Problem
I'm trying to build an elegant solution to a complex problem in an OO language (java). I have some thoughts about how to structure the code but haven't put together anything yet that I really like. Looking for some ideas/brainstorming on a better solution.
TaskThe problem is straightforward. I need to create a library that does the following:
- pulls data down from some source into a local object.
- passes that local object to a processor, that processor does some computations on that data.
- those computations are written to some data store.
As you can see above, I've somewhat split the tasks into their own logical groups, you have your data source (retriever), your processor and your exporter. This has certainly shaped my thoughts when developing a domain model but perhaps those aren't the logical groupings I should use. But, here is how those are likely to change.
- data retriever - This piece is unlikely to change. We have a common library that gets passed parameters for where to retrieve the data and what is returned is POJO object for the data. We are heavily invested in this pojo model and would expect a large refactoring if it were to change.

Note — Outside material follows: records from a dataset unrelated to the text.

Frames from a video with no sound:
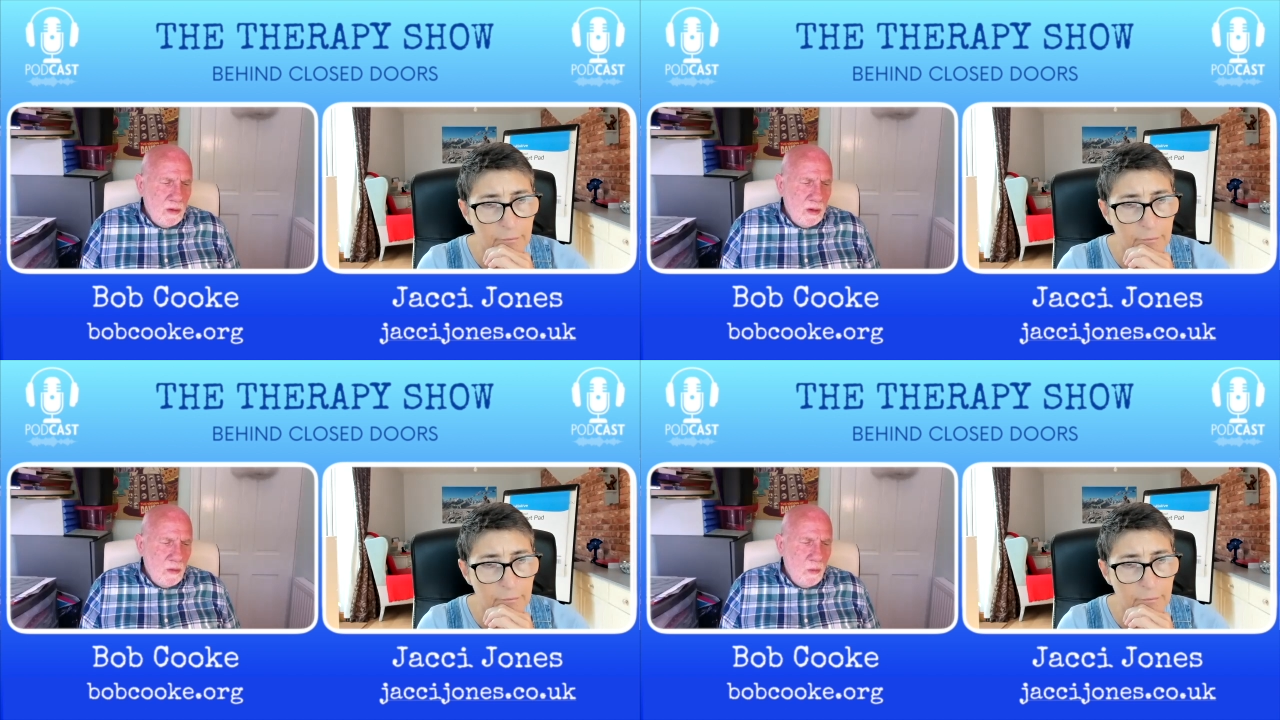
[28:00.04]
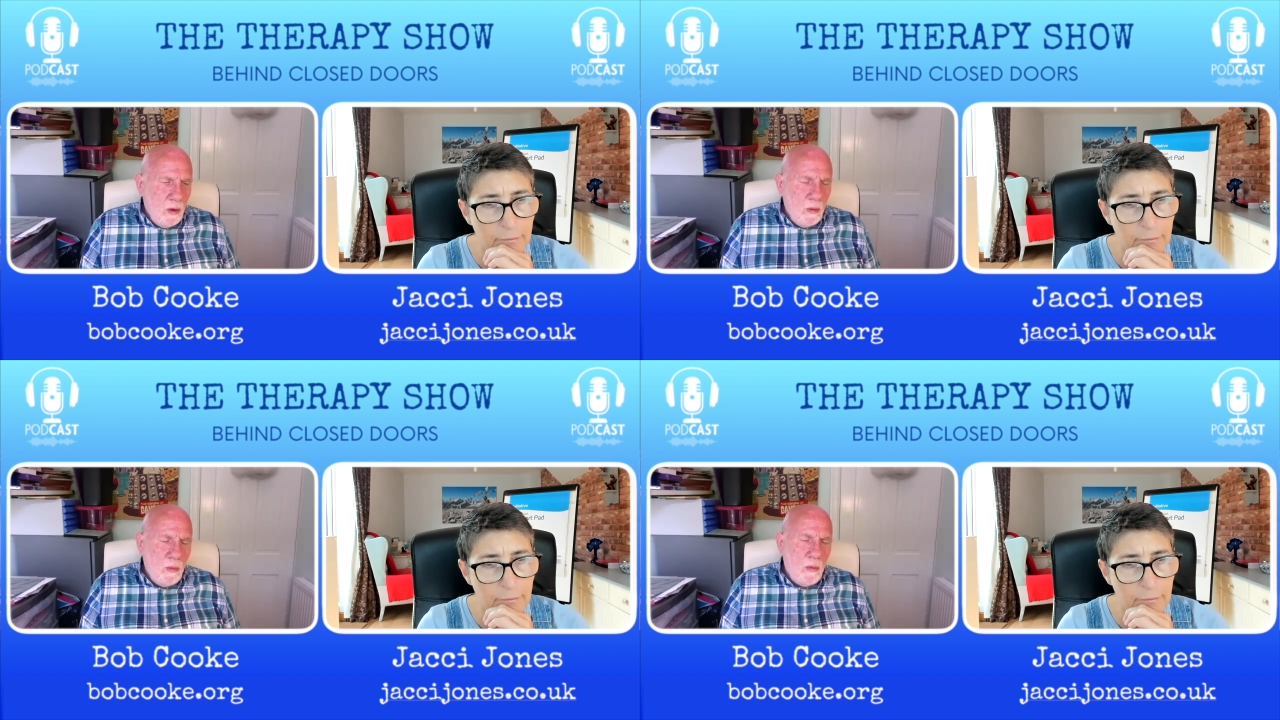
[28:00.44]

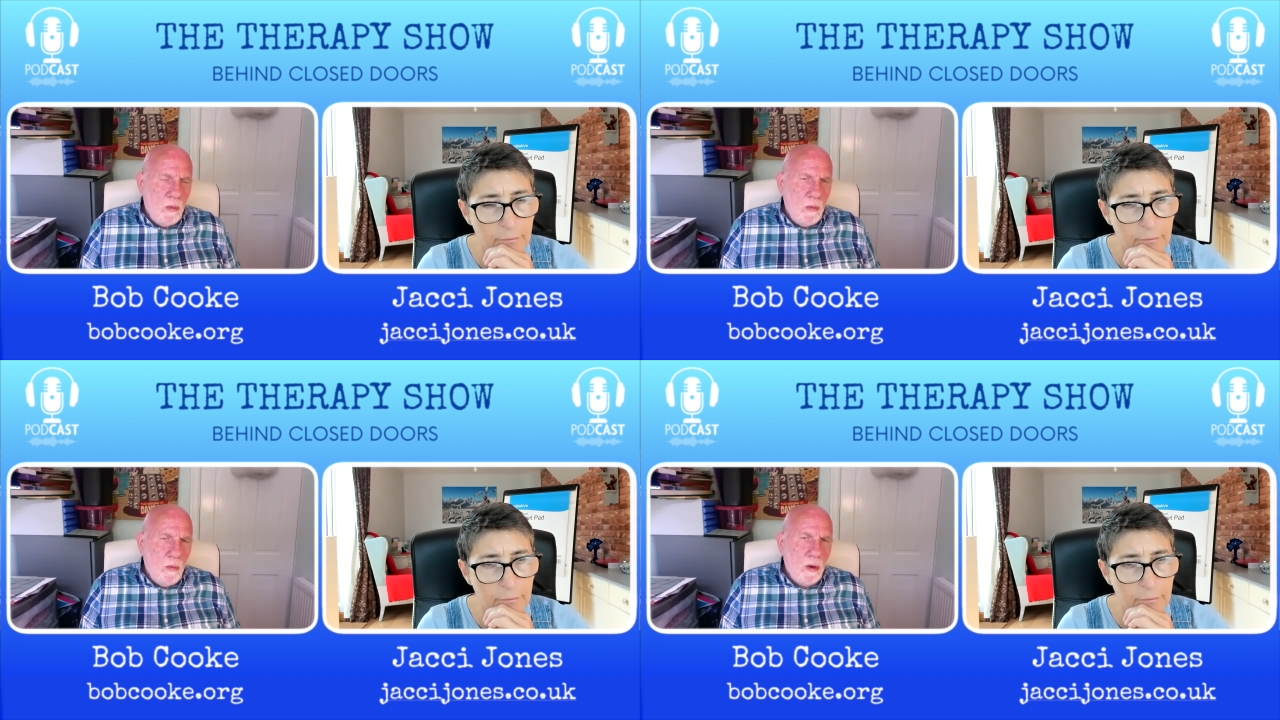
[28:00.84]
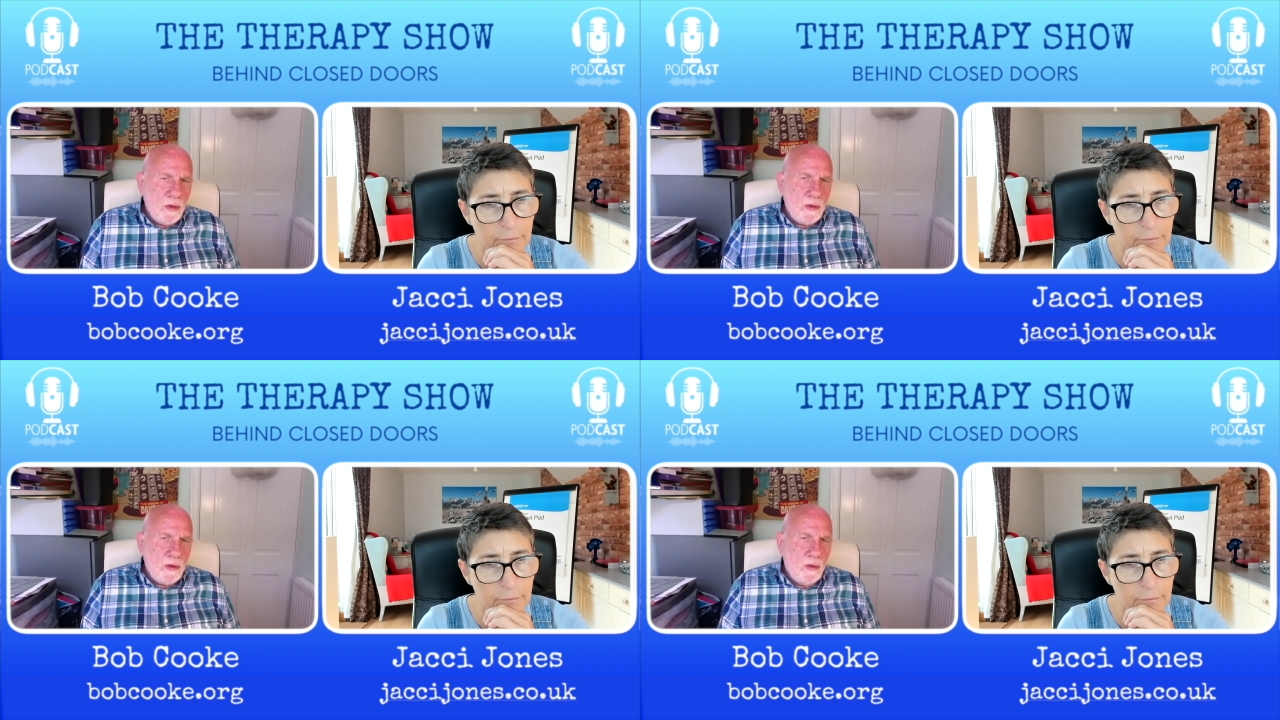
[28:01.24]
Speaker 1: What
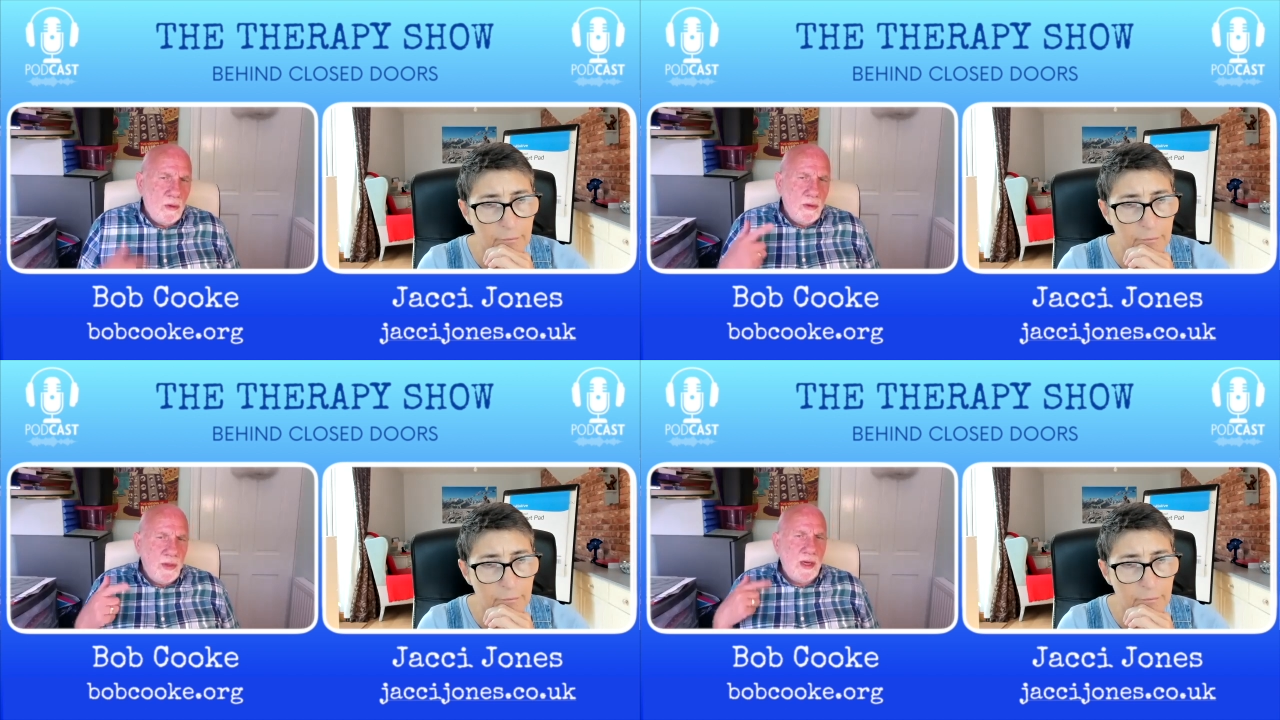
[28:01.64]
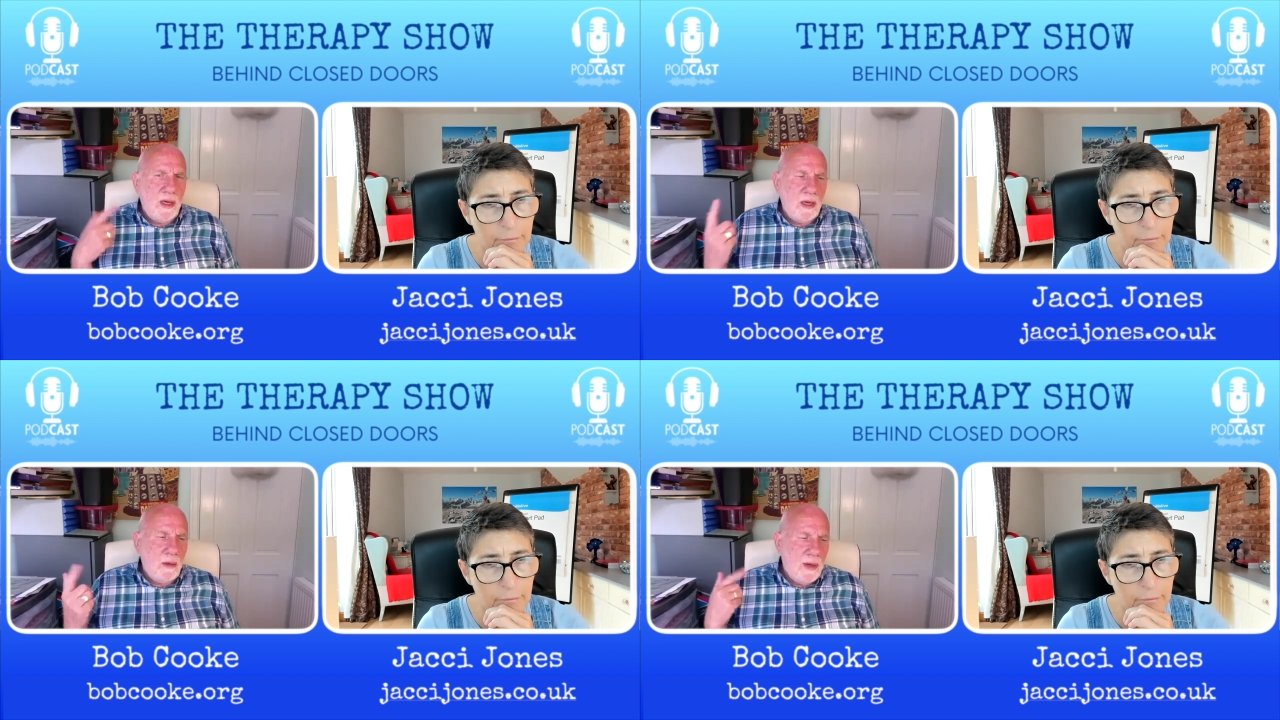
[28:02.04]
what's your
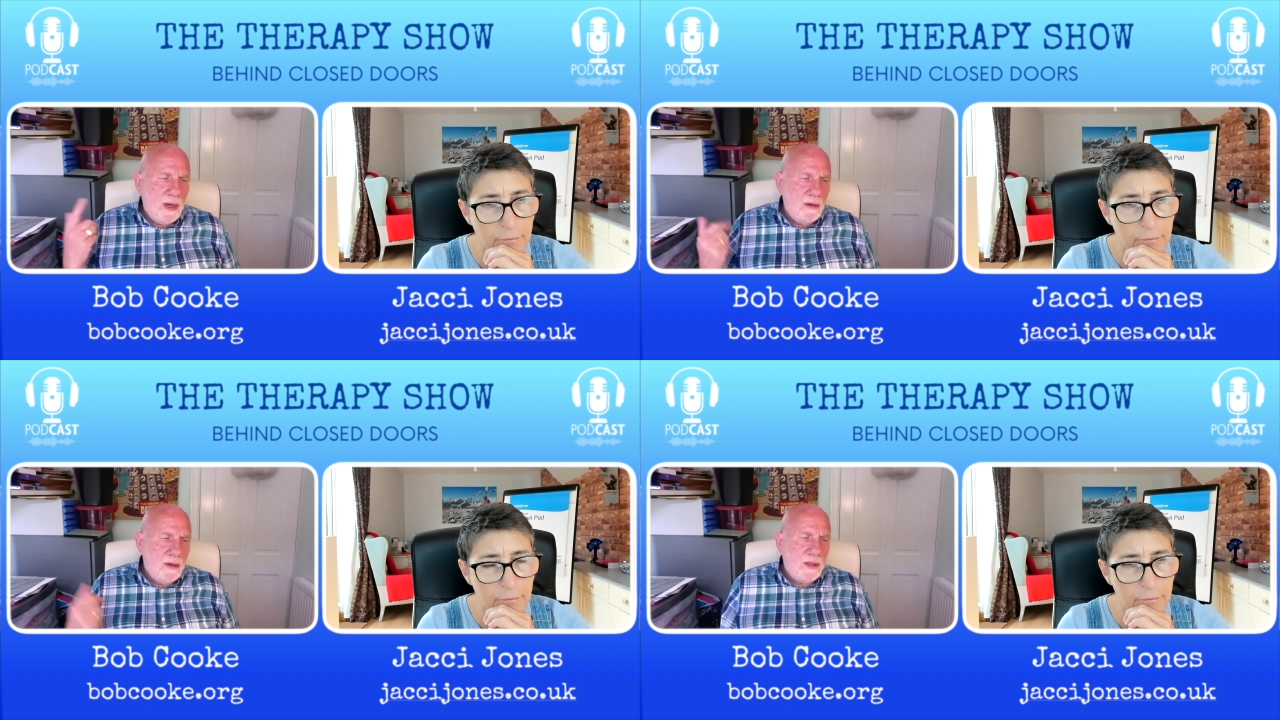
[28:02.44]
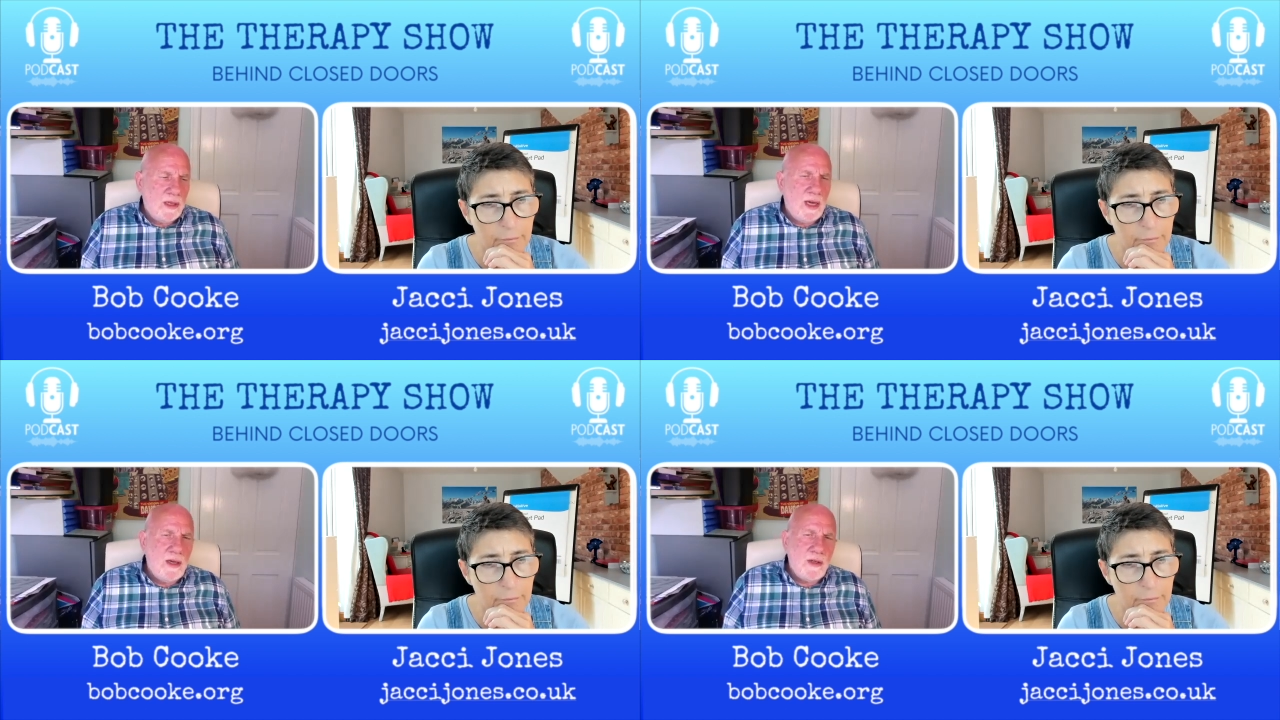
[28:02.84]
thinking about
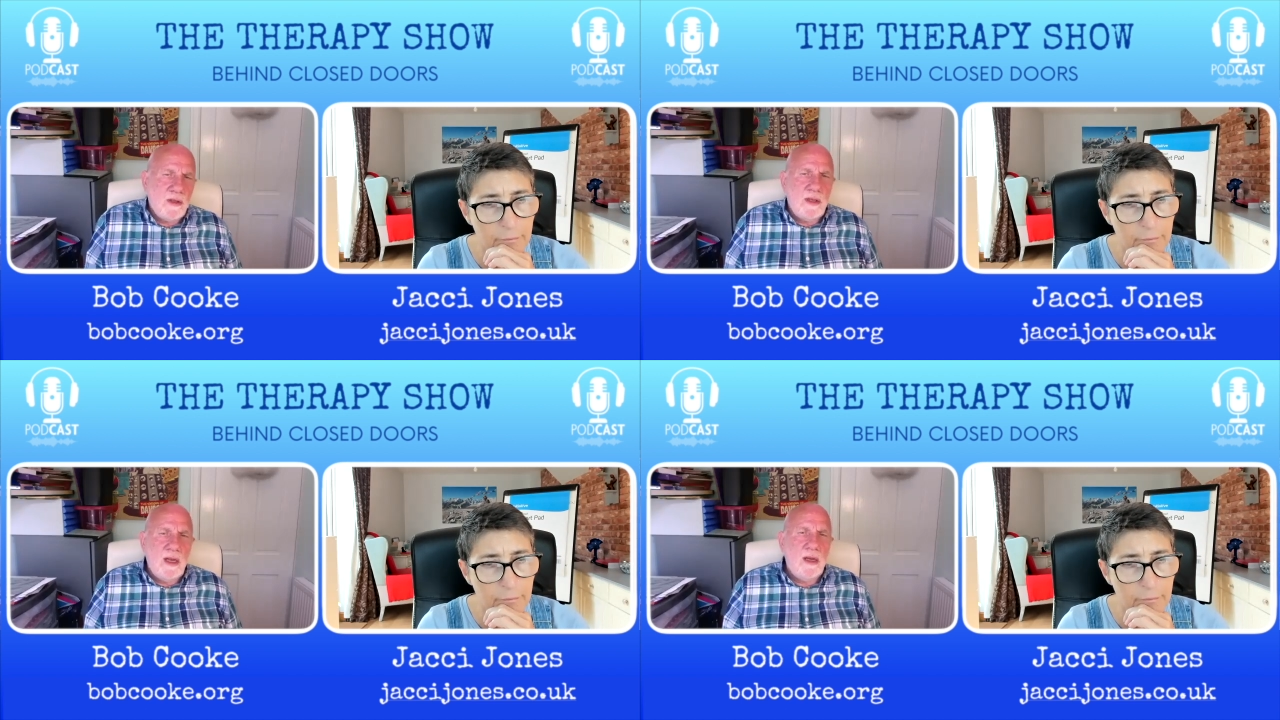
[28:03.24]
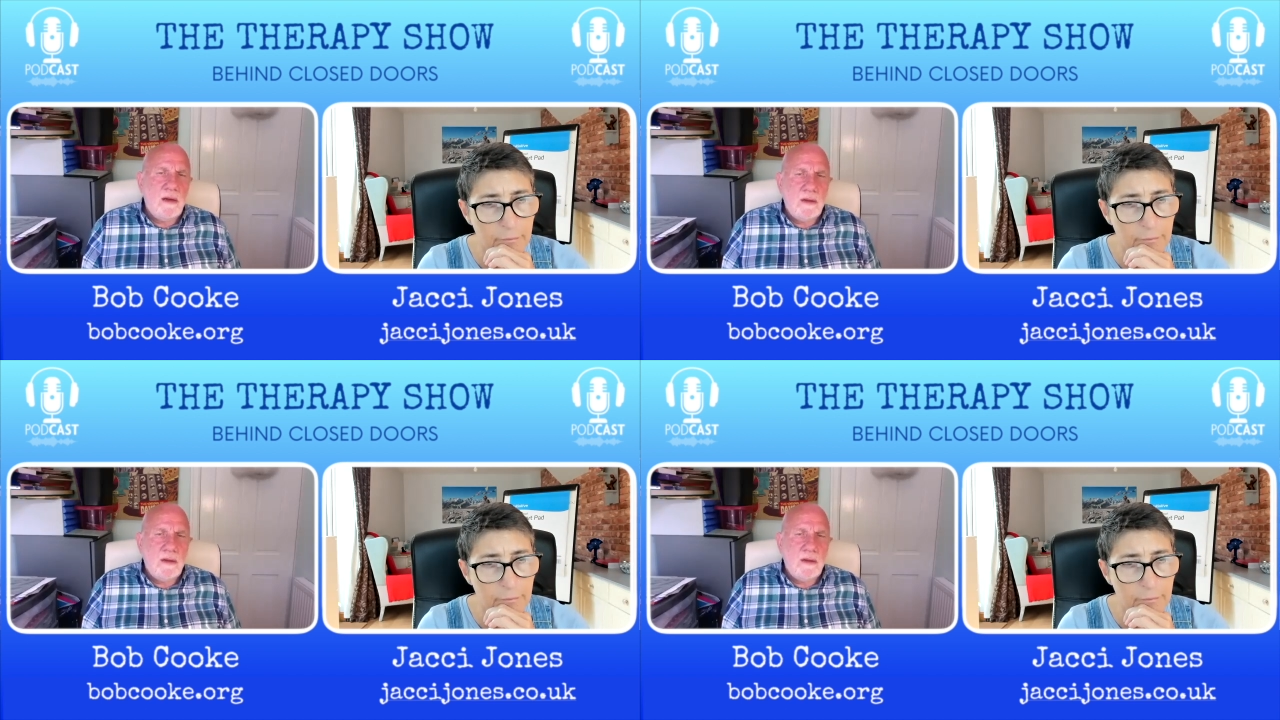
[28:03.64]
litigation there?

- processor - This piece is likely to change, probably at runtime based on arguments. The commonality between processors would be that they will operate on that common POJO object. However, what they do could be completely different and the output they produce could be completely different.
- exporter - each processor will create some new data and will need to write that data somewhere. Each processor will probably be creating data with it's own model and the exporter would need to know how to interpret that data and store it. There could be multiple exporters for each processor, probably determined at runtime, what if it should be stored locally on a file or written to a remote sql db.
- Data created in a processor could be too large to store in-memory, potential to create multi-gig amounts of data. The processor knows how much data it is creating so it may want to write to the data store (whatever it is) in chunks or if it creates smaller data amounts, it could write to the data store all at once.
- If you were to separate into the three logical groupings above, it's not clear to me how the processor and exporter would exchange data, there is no gaurentee that the processor would create a sub type of some super type that they could exchange, each processor probably would operate on their own model.
Two different solutions so far:
- domain model - tried creating a domain model that had the retriever, processor and exporter all interfaces that are called by some runner. That runner calls a factory that returns the correct retriever, processor and exporter based on incoming arguments. The downside that I have faced with this are that it is non-trivial on how to pass different objects between the processor and the exporter, it would essentially come down to the processor returning an plain object and the exporter taking in an object and relying on the factory to wire them up correctly. This is because object would be the only true supertype for all the data.
- transaction script - isolate the logic via conceptually thinking of them as scripts. The processor then handles creation of it's data and export of it's data. In this way, the processor then knows how it wants to write the data and can do so in chunks or all at once. Could isolate the export logic into it's own class but wouldn't have to be. This doesn't give as much freedom but is much more straightforward. Adding another script would be simple and all of it's logic would be abstracted from any other script logic.